---------- RECORDS SHOWN ----------

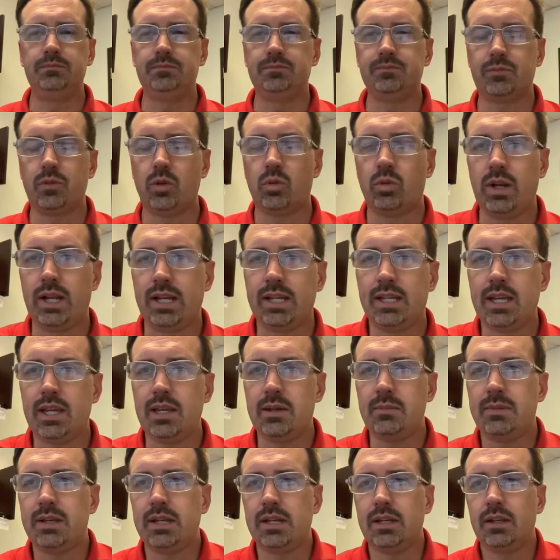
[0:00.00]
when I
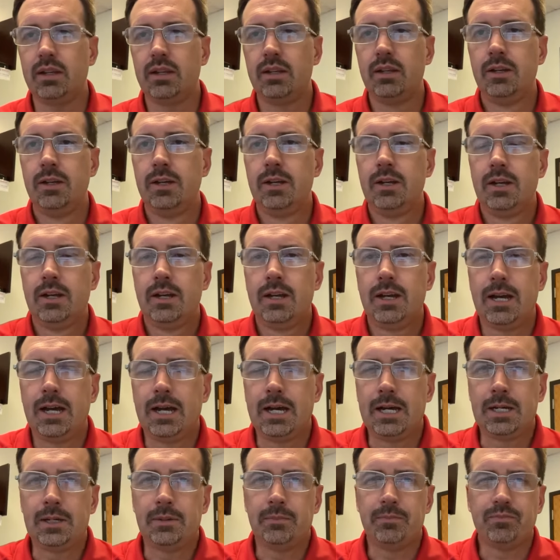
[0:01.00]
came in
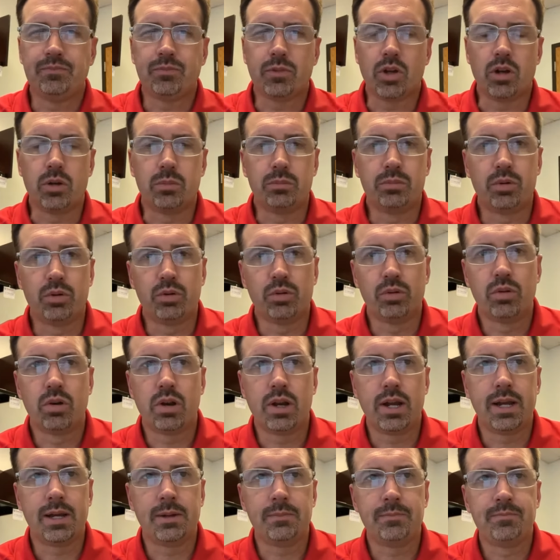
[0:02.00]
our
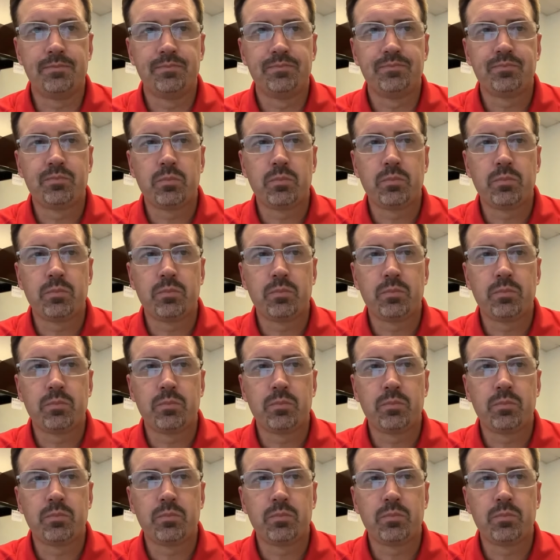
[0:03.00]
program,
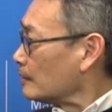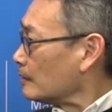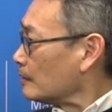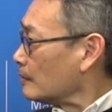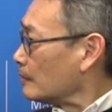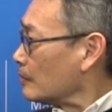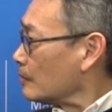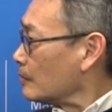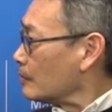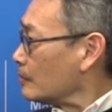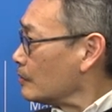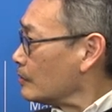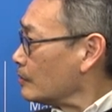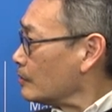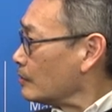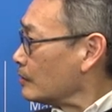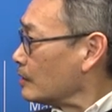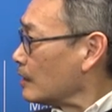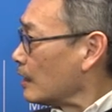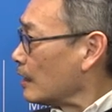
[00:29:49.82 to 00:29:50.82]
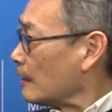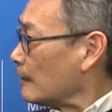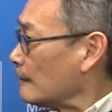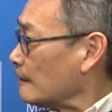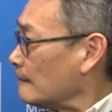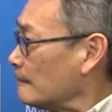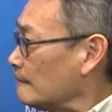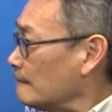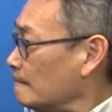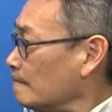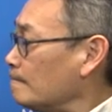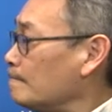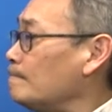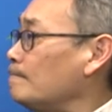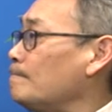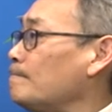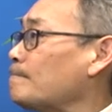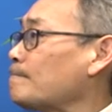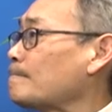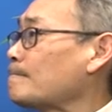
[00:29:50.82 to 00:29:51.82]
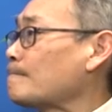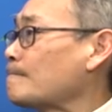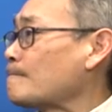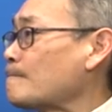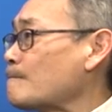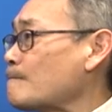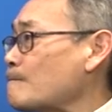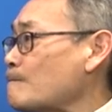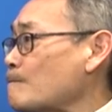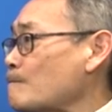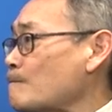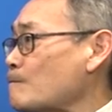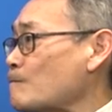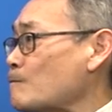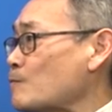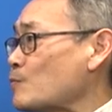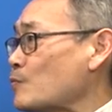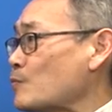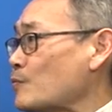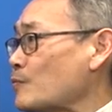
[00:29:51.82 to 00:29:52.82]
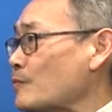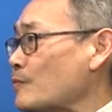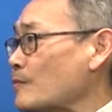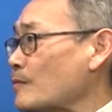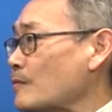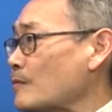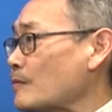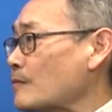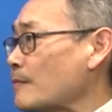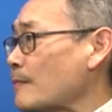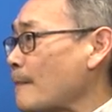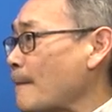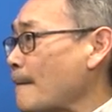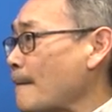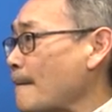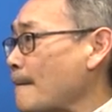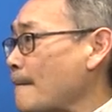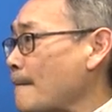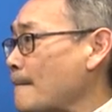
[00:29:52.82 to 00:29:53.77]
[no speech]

----------

◆ **TASK PROMPT**: A verbatim transcript of the entries above is required, with the pictures left out.

◆ **SOLUTION**:
[0:00.00]
when I
[0:01.00]
came in
[0:02.00]
our
[0:03.00]
program,
[00:29:49.82 to 00:29:50.82]
[00:29:50.82 to 00:29:51.82]
[00:29:51.82 to 00:29:52.82]
[00:29:52.82 to 00:29:53.77]
[no speech]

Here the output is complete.